Materials provided:
#####

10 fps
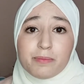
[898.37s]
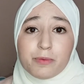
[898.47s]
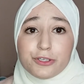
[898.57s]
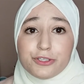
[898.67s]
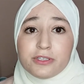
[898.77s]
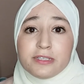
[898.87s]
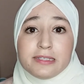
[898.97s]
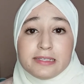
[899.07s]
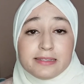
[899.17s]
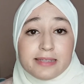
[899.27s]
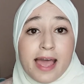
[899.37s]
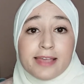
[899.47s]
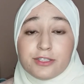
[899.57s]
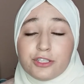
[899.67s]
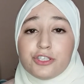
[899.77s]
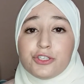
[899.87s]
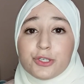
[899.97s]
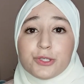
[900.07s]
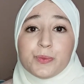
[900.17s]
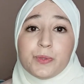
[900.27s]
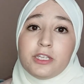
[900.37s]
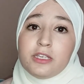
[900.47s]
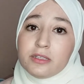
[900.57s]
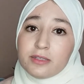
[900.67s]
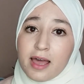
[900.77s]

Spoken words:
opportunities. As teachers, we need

#####

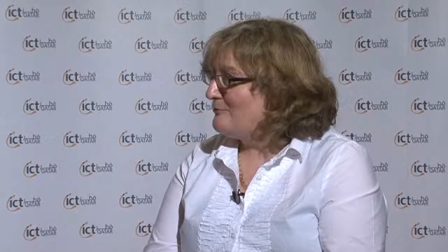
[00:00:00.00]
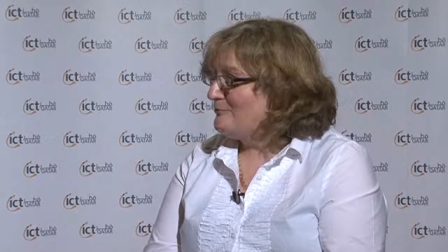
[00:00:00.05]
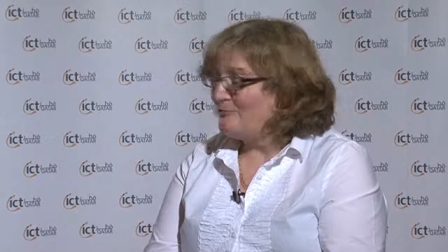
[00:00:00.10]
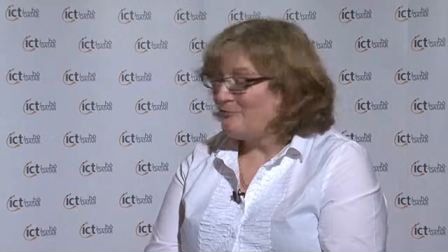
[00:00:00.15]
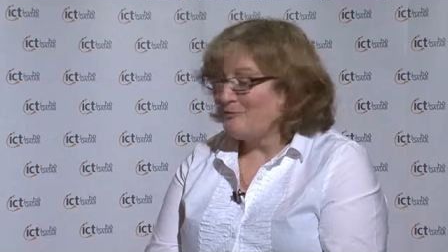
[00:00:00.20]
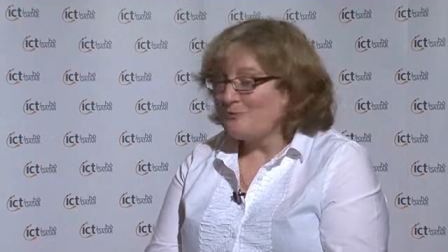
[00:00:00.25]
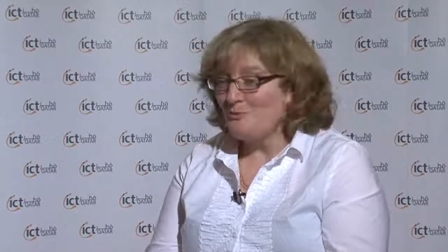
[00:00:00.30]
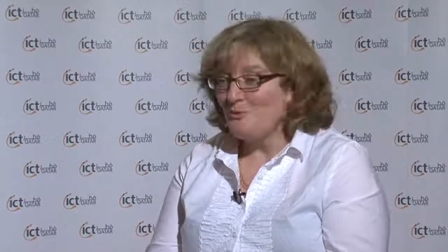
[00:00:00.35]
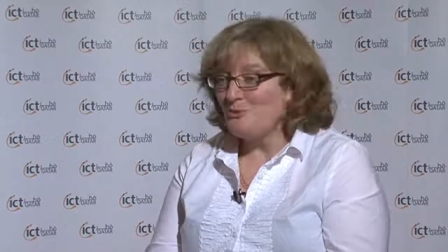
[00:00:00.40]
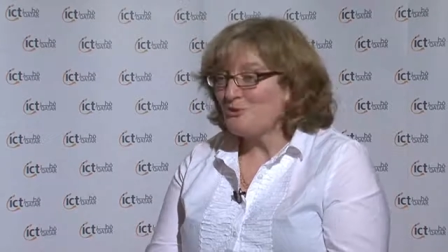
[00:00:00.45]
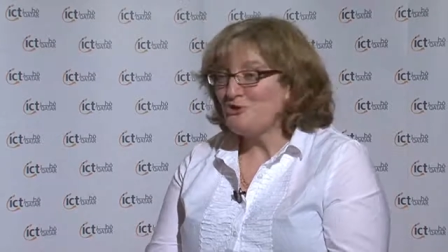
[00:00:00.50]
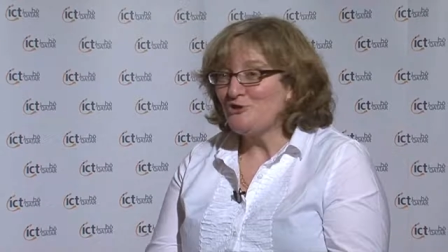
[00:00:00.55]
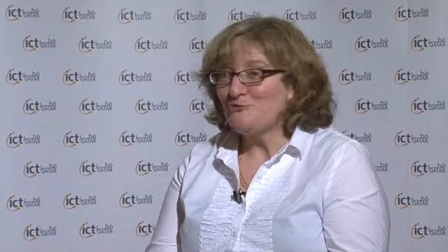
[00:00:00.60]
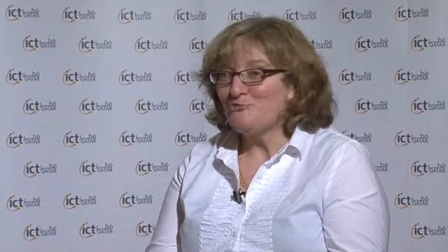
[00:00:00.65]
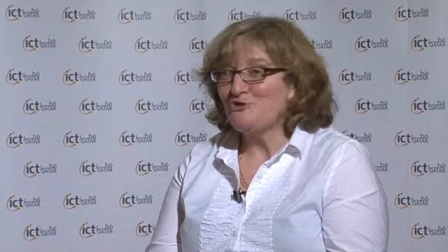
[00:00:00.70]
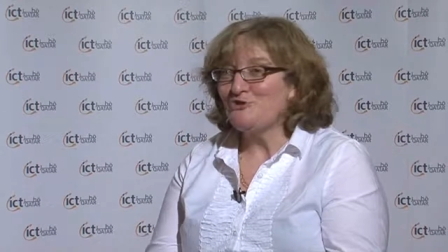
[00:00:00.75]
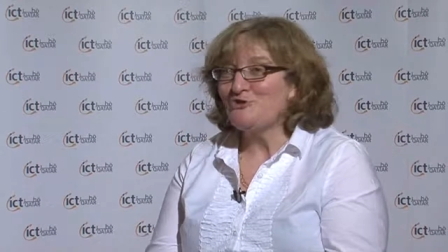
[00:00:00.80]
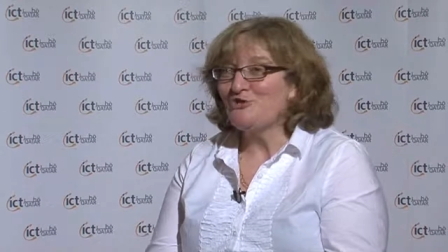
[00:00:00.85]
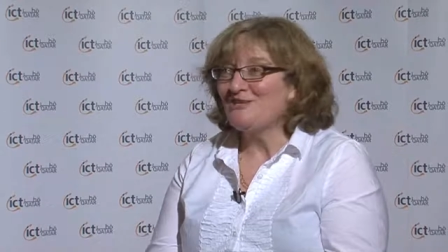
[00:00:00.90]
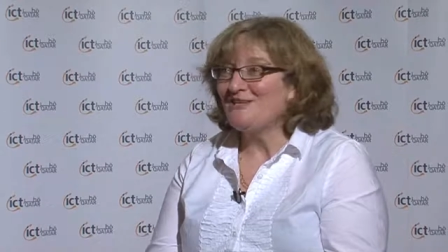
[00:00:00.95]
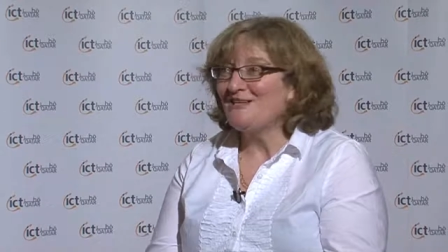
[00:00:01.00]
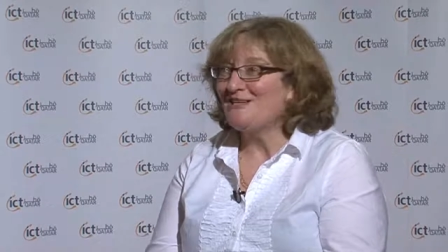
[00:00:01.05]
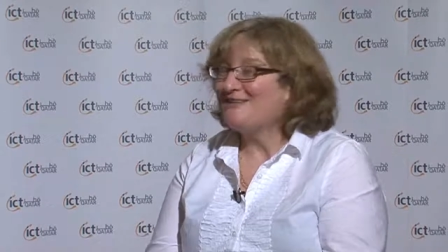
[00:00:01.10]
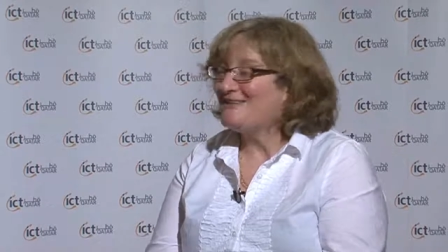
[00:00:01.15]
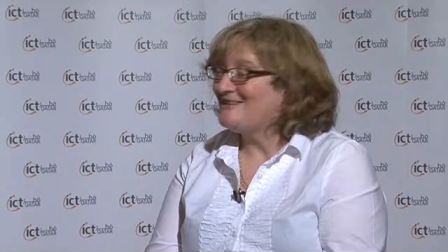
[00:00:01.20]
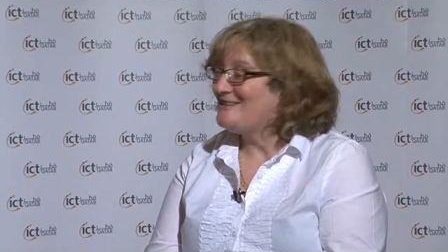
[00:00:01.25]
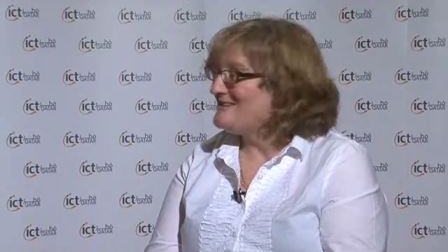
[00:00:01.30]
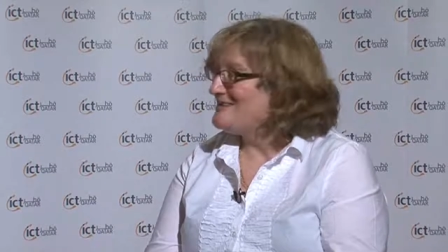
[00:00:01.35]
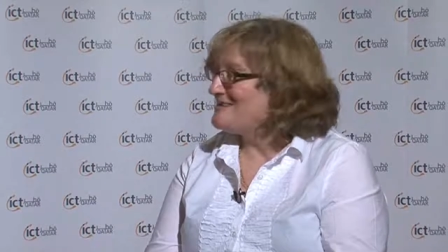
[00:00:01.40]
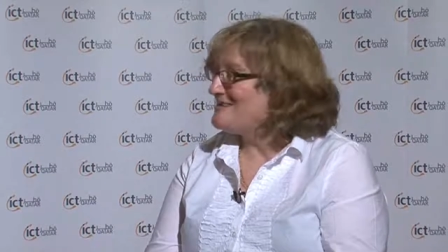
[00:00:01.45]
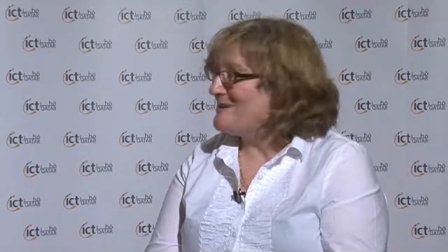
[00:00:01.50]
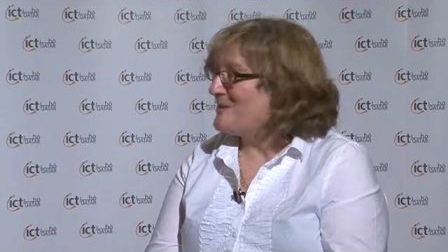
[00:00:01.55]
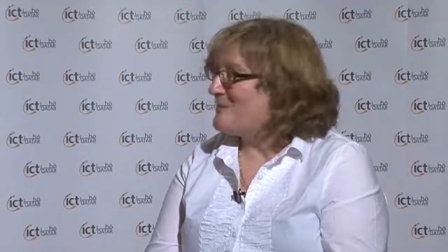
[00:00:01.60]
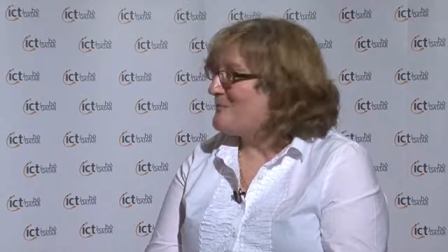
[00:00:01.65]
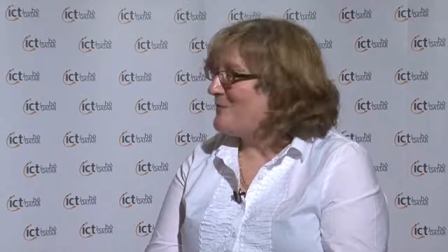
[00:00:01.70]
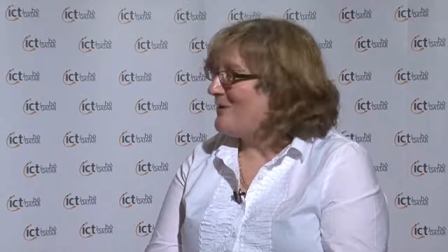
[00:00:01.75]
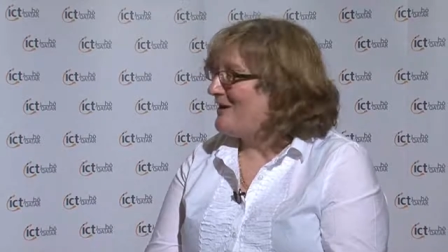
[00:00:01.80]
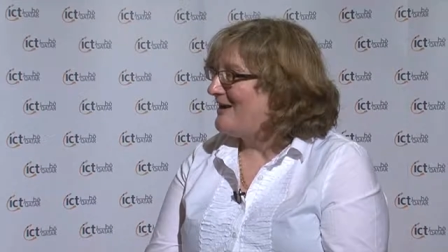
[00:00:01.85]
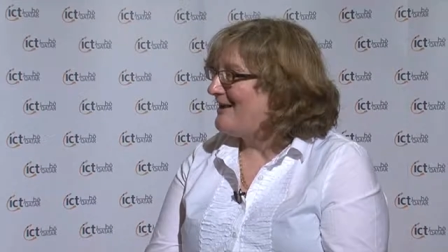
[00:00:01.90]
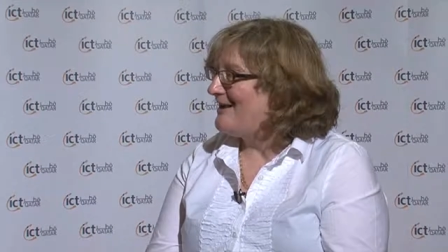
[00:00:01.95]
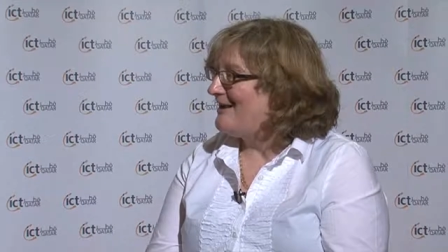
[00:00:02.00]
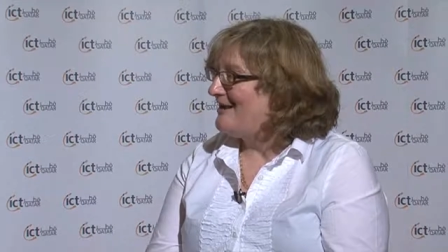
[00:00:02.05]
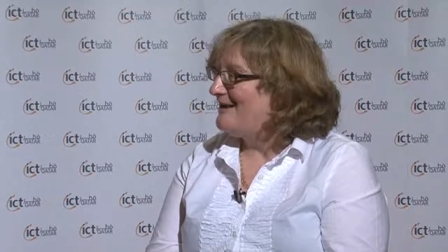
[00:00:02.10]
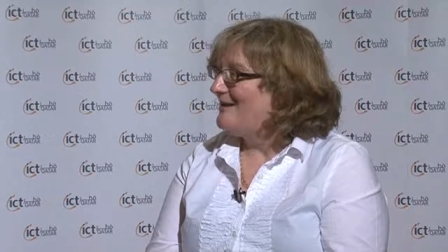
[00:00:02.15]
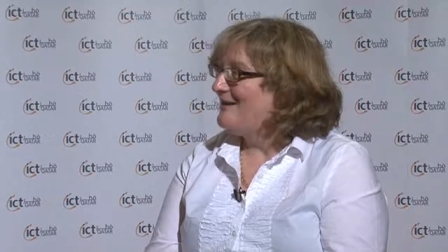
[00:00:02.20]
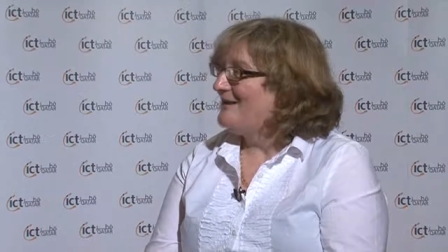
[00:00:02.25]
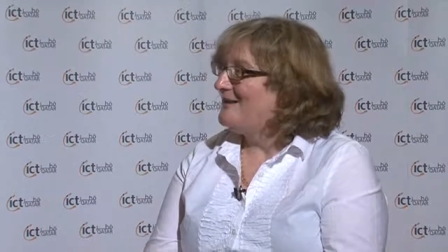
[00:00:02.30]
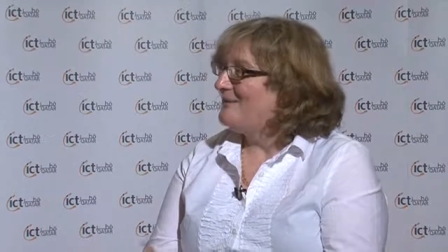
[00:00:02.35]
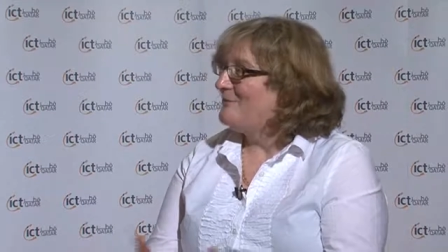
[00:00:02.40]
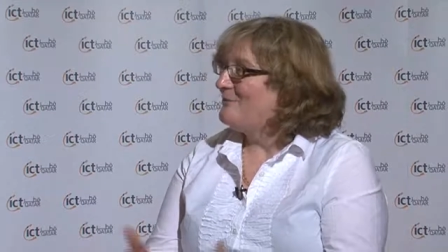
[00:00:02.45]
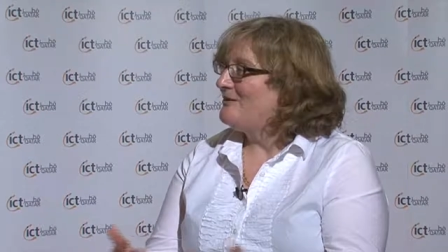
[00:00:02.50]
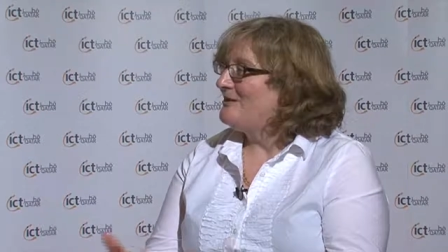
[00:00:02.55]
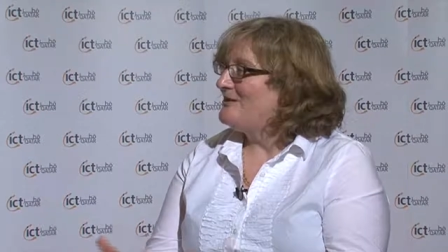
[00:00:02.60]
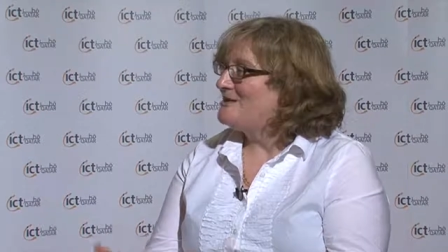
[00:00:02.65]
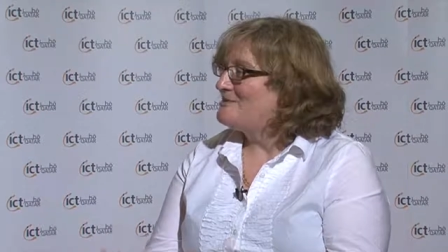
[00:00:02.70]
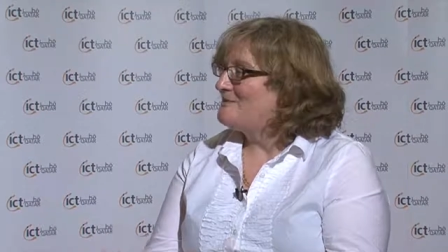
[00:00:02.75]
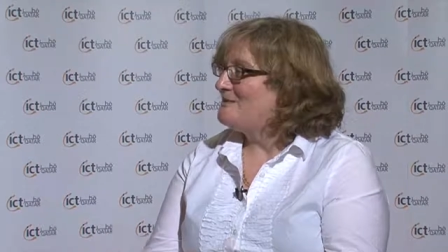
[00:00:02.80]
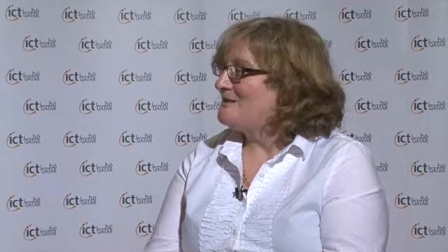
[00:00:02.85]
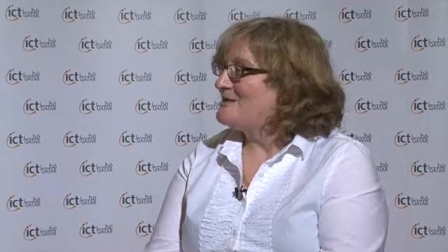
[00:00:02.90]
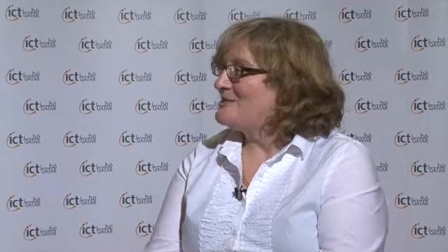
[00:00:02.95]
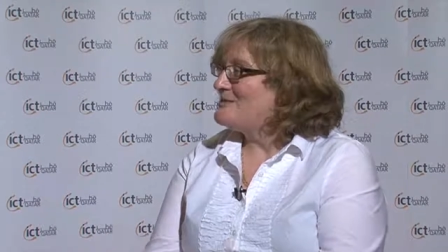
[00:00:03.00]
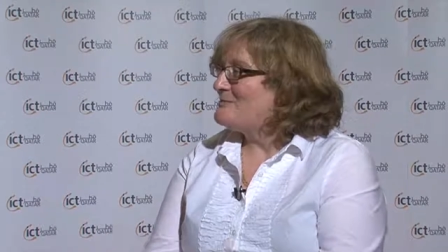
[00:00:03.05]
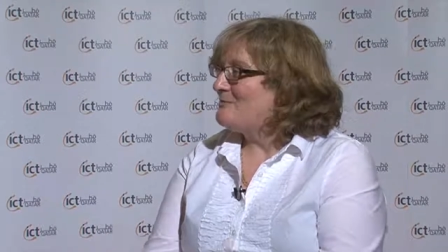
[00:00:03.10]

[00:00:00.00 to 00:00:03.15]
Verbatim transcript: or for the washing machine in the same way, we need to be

#####

What to produce:
Set down exactly the lines above, from the line containing "[00:00:01.05]" through the line containing "Verbatim transcript: or". Skip the pictures.

Answer to this problem:
[00:00:01.05]
[00:00:01.10]
[00:00:01.15]
[00:00:01.20]
[00:00:01.25]
[00:00:01.30]
[00:00:01.35]
[00:00:01.40]
[00:00:01.45]
[00:00:01.50]
[00:00:01.55]
[00:00:01.60]
[00:00:01.65]
[00:00:01.70]
[00:00:01.75]
[00:00:01.80]
[00:00:01.85]
[00:00:01.90]
[00:00:01.95]
[00:00:02.00]
[00:00:02.05]
[00:00:02.10]
[00:00:02.15]
[00:00:02.20]
[00:00:02.25]
[00:00:02.30]
[00:00:02.35]
[00:00:02.40]
[00:00:02.45]
[00:00:02.50]
[00:00:02.55]
[00:00:02.60]
[00:00:02.65]
[00:00:02.70]
[00:00:02.75]
[00:00:02.80]
[00:00:02.85]
[00:00:02.90]
[00:00:02.95]
[00:00:03.00]
[00:00:03.05]
[00:00:03.10]

[00:00:00.00 to 00:00:03.15]
Verbatim transcript: or for the washing machine in the same way, we need to be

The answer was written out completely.